Ob und inwieweit allerdings die nach der wieder aufgehobenen Verfahrenstrennung von d. Kl. angesetzten Einzelstreitwerte (vgl. Antrag d. Kl. vom 28.02.2008, Bl. 584 ff. GA) für das Verfahren der Widerklage Grundlage einer Berechnung der auszugleichenden Anwaltskosten sein können, muss im Festsetzungsverfahren vom SG in eigener Zuständigkeit entschieden werden (§ 197 SGG, insbesondere Abs. 2).
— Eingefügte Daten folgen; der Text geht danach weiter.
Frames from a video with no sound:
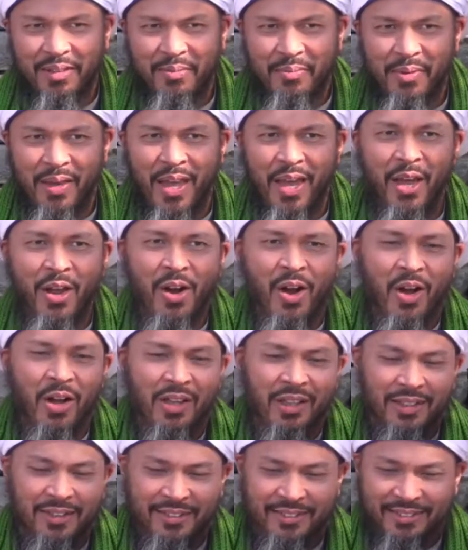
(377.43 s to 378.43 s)

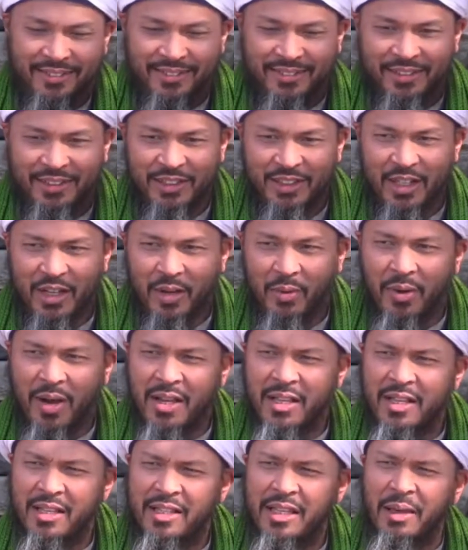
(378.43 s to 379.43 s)
Payroll. Why
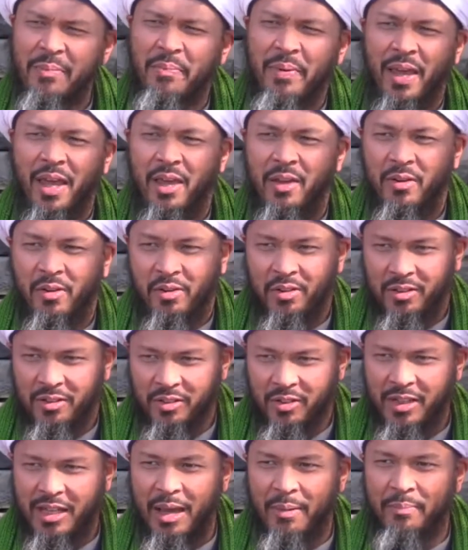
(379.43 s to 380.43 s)
do they say payroll?
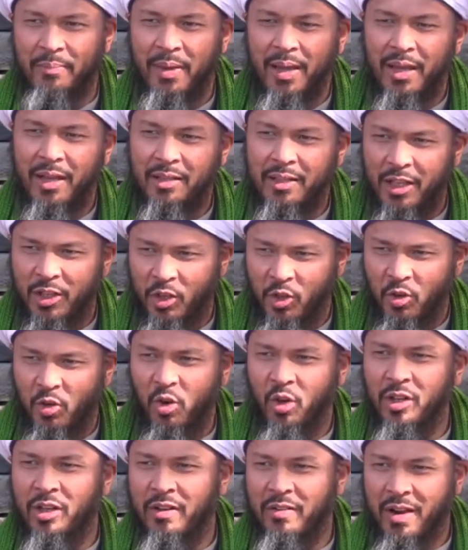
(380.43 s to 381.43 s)
You get paid and then you
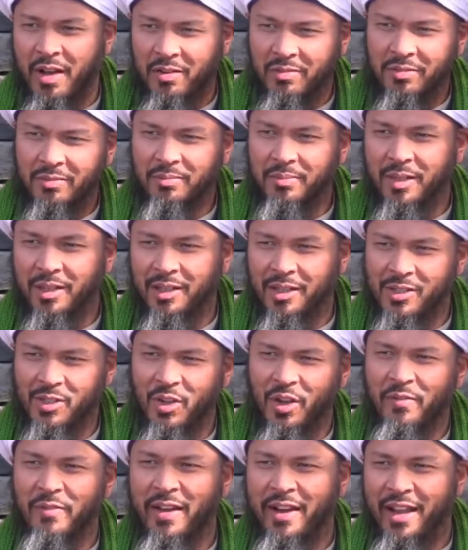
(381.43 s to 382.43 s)
roll around because
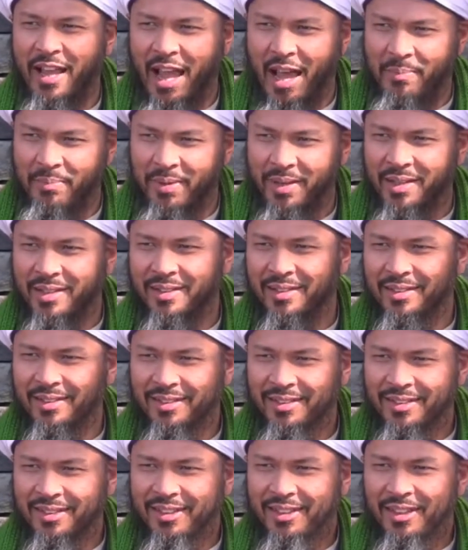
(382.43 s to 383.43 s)
you're very happy.
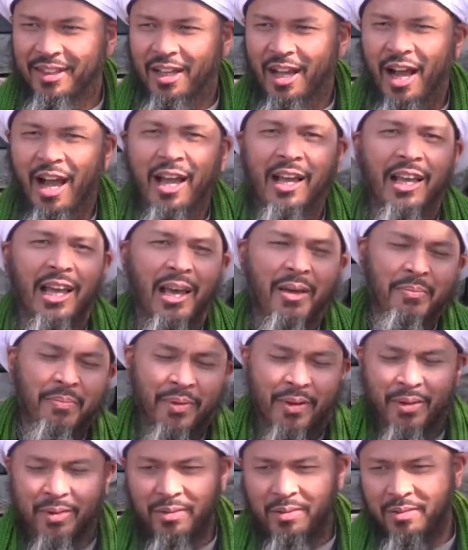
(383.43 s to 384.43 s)
I get
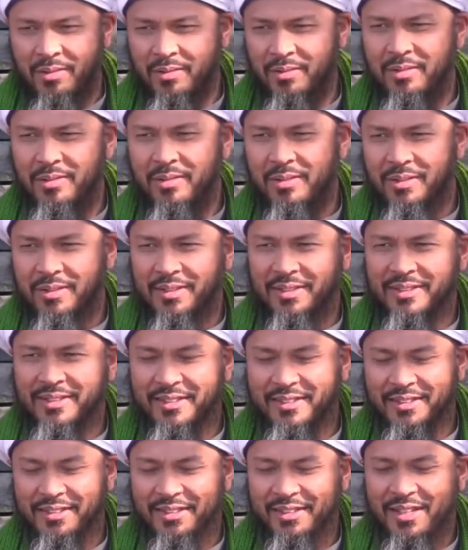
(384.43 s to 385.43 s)
paid. Ooh.
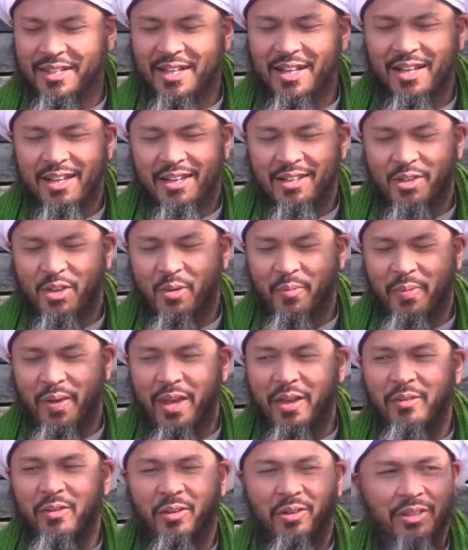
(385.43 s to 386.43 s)
So
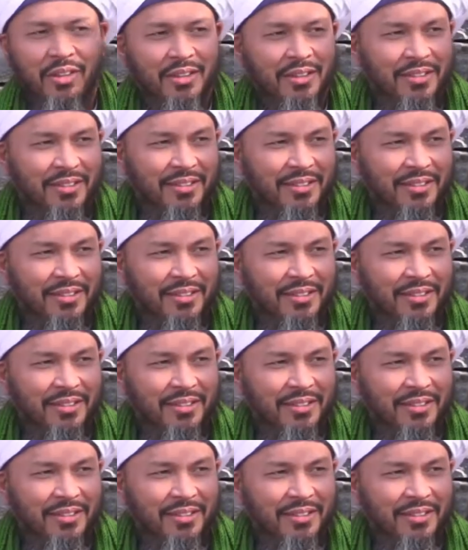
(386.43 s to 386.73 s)
payroll.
Ob die (endgültige) Festsetzung der Gerichtskosten (vgl. die Kostenrechnung vom 06.03.2008) unter Berücksichtigung des festgestellten erhöhten Streitwerts (gebührenerhöhend) berichtigt werden muss und ob ggf. wegen der ohne Urteil erfolgten Erledigung der Streitsache die Kostennummer 7111 (Ermäßigungstatbestand wegen stillschweigendem Anerkenntnis der Klageforderung und Rücknahme der Widerklage) gebührensenkend berücksichtigt werden kann, obliegt ebenfalls der Entscheidung des SG.
Die Kostenentscheidung folgt aus § 68 Abs. 3 GKG.
Rechtsmittelbelehrung:
Dieser Beschluss ist nicht anfechtbar, § 177 SGG.